**Your goal:**
Skip the images and copy each record exactly as written.

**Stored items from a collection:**

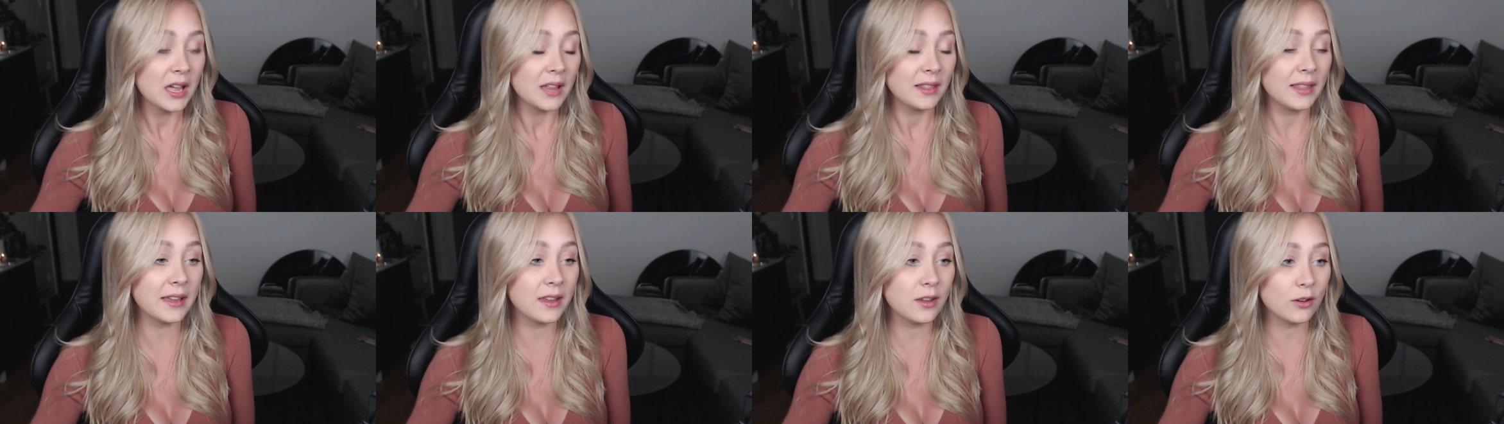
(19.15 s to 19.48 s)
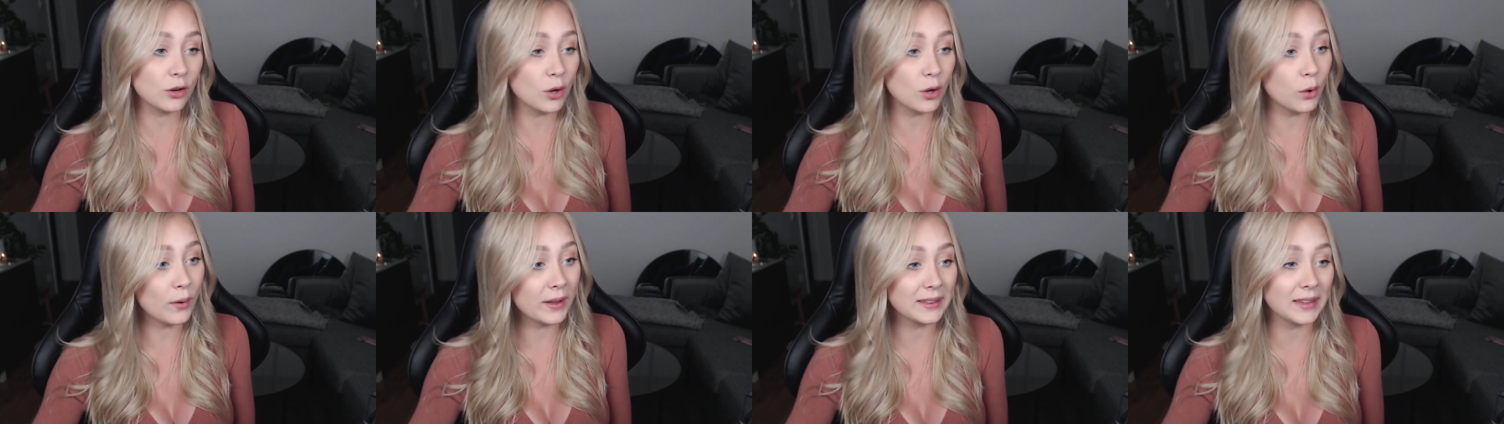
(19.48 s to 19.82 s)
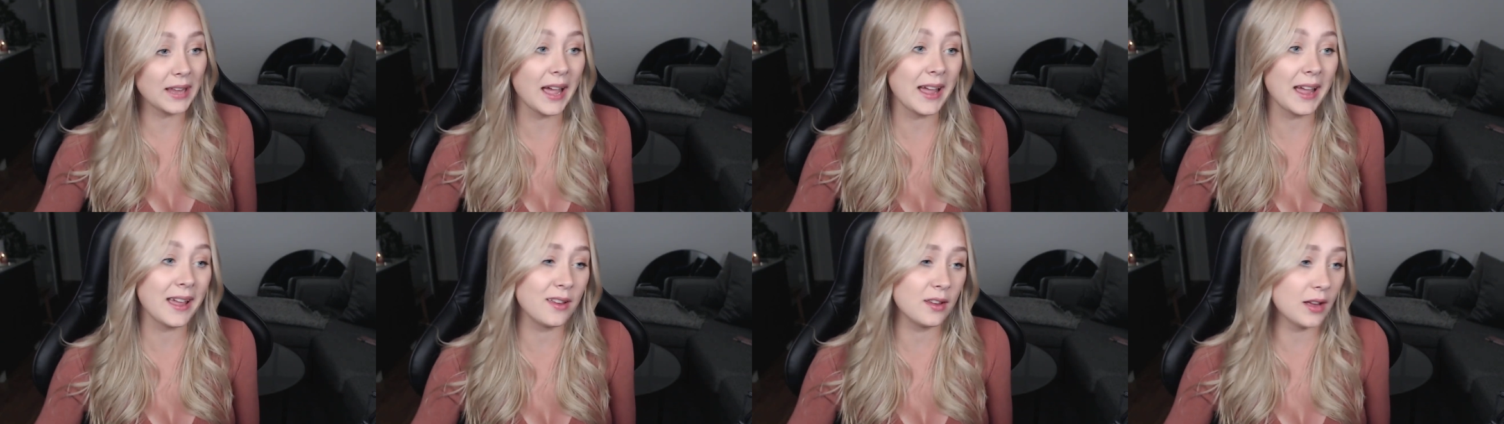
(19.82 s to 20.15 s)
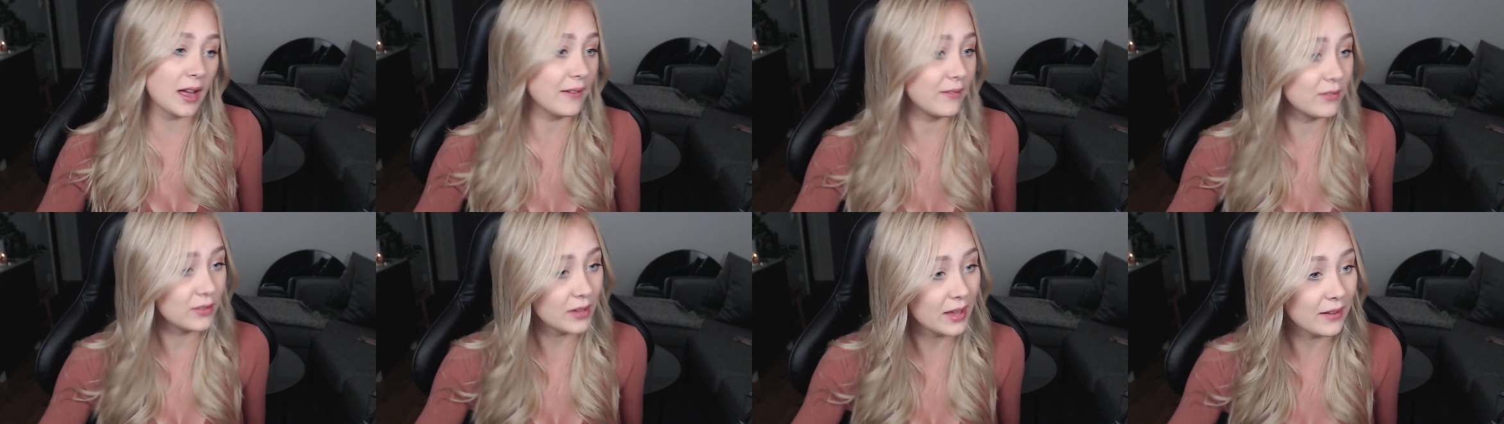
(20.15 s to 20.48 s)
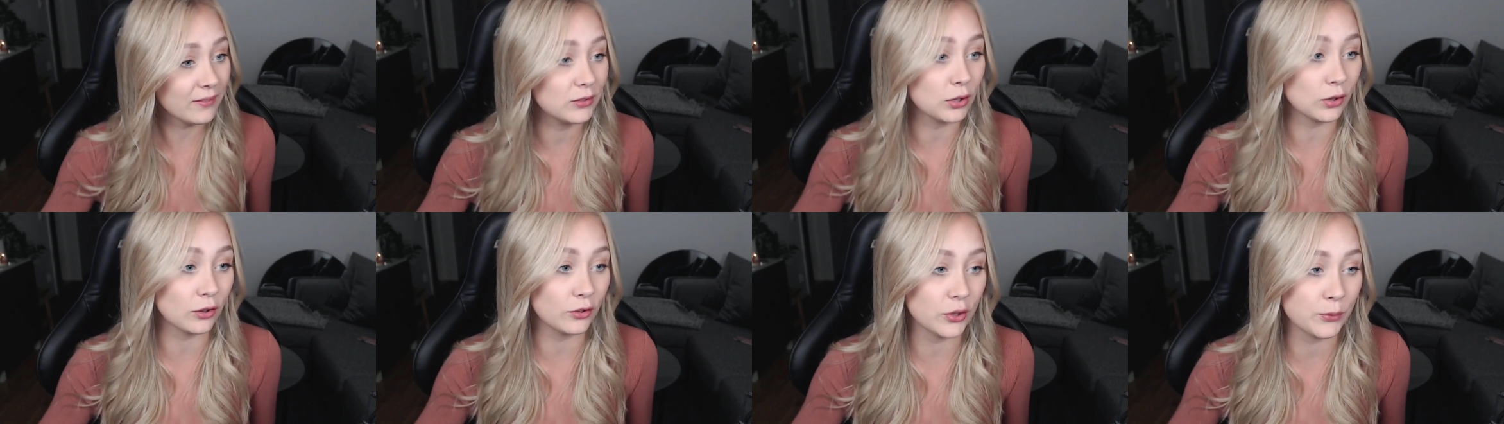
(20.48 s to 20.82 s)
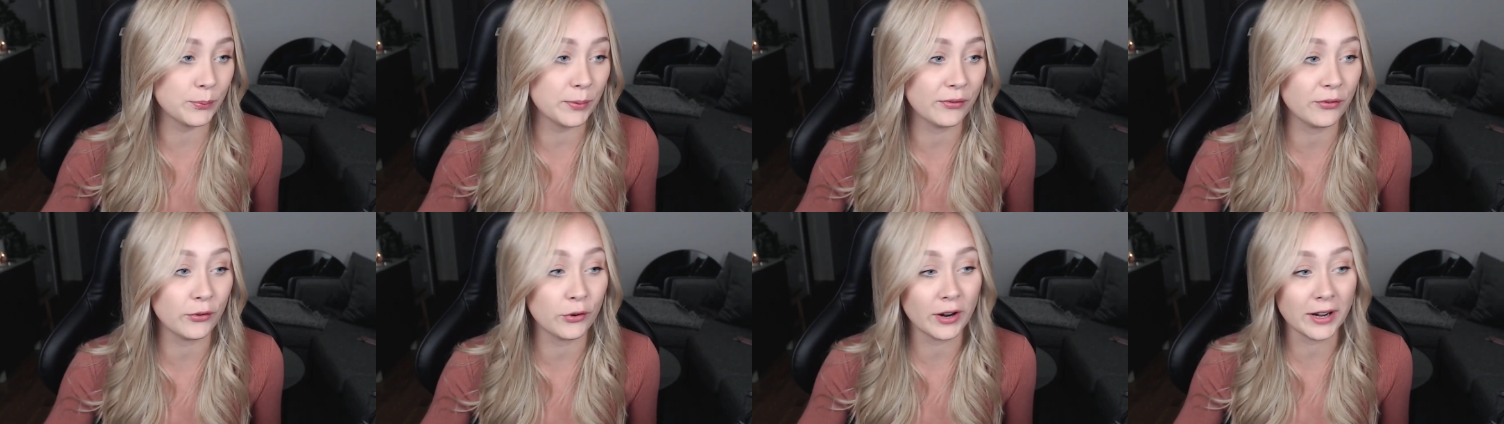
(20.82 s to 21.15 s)
Like, you know what, I, I've, I've told you
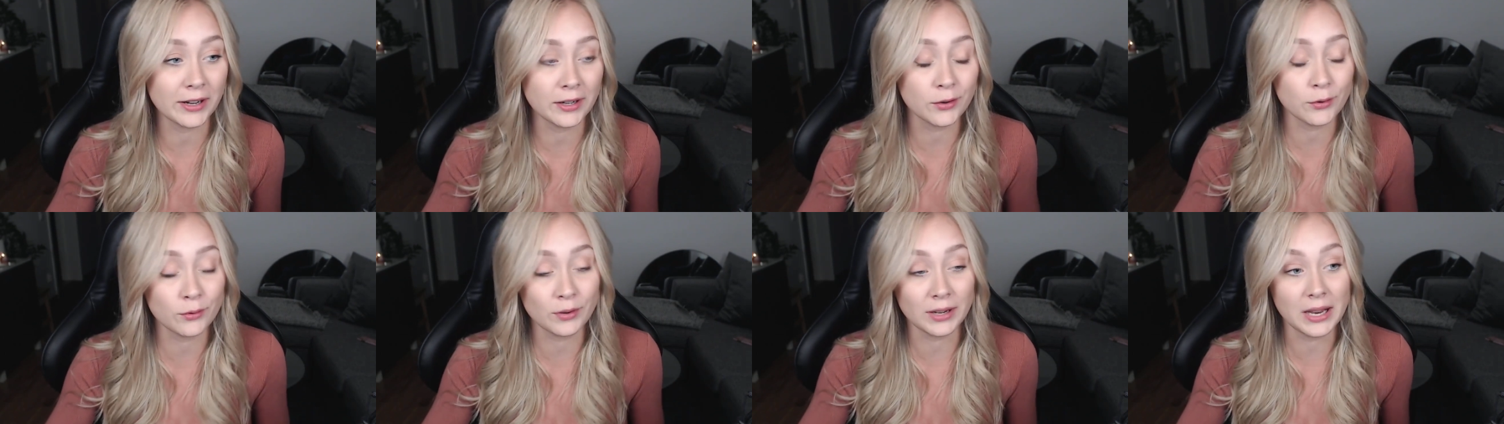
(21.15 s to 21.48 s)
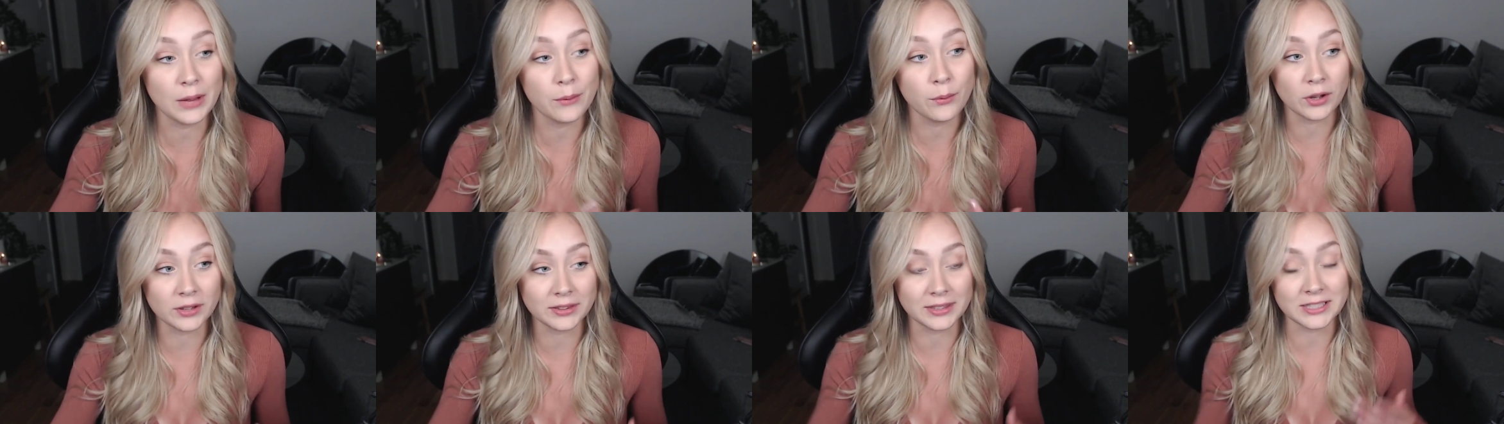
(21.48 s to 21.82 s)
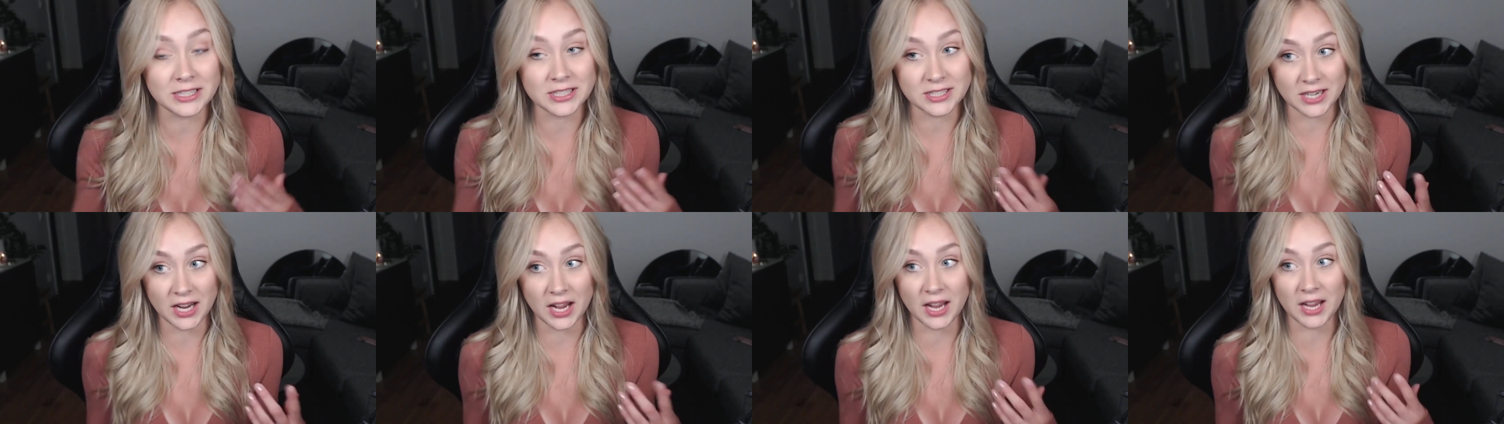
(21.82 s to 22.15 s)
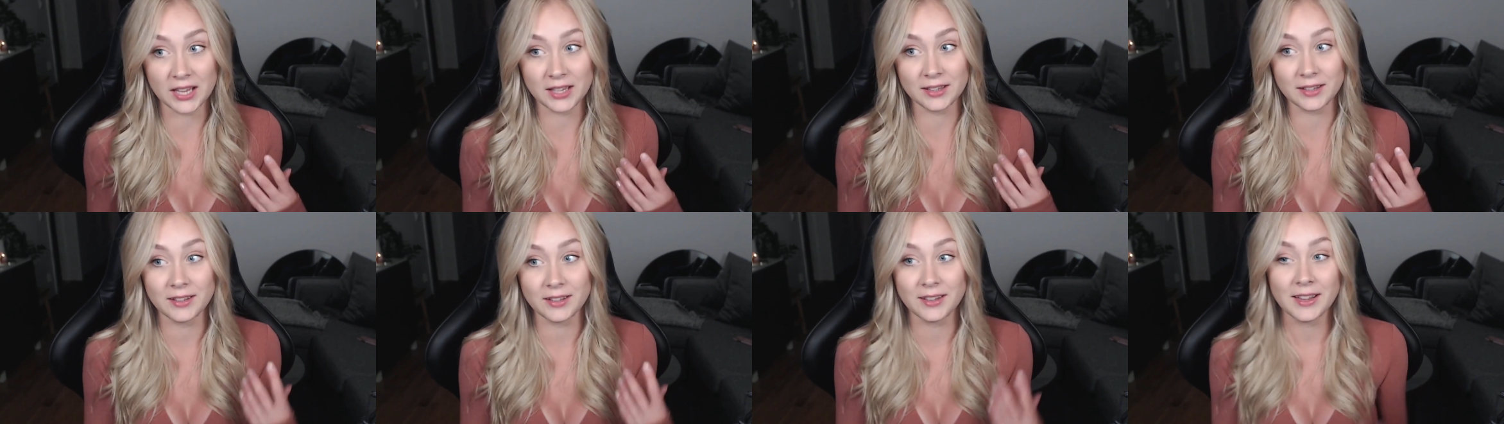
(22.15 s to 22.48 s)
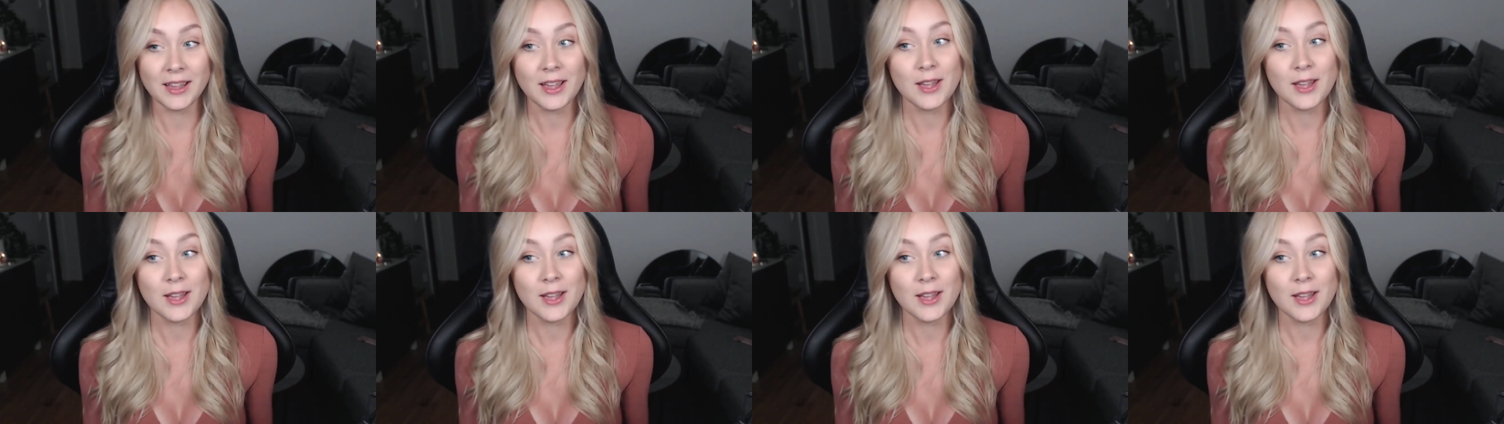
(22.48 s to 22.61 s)
before, I don't really want a child,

**Exercise answer:**
(19.15 s to 19.48 s)
(19.48 s to 19.82 s)
(19.82 s to 20.15 s)
(20.15 s to 20.48 s)
(20.48 s to 20.82 s)
(20.82 s to 21.15 s)
Like, you know what, I, I've, I've told you
(21.15 s to 21.48 s)
(21.48 s to 21.82 s)
(21.82 s to 22.15 s)
(22.15 s to 22.48 s)
(22.48 s to 22.61 s)
before, I don't really want a child,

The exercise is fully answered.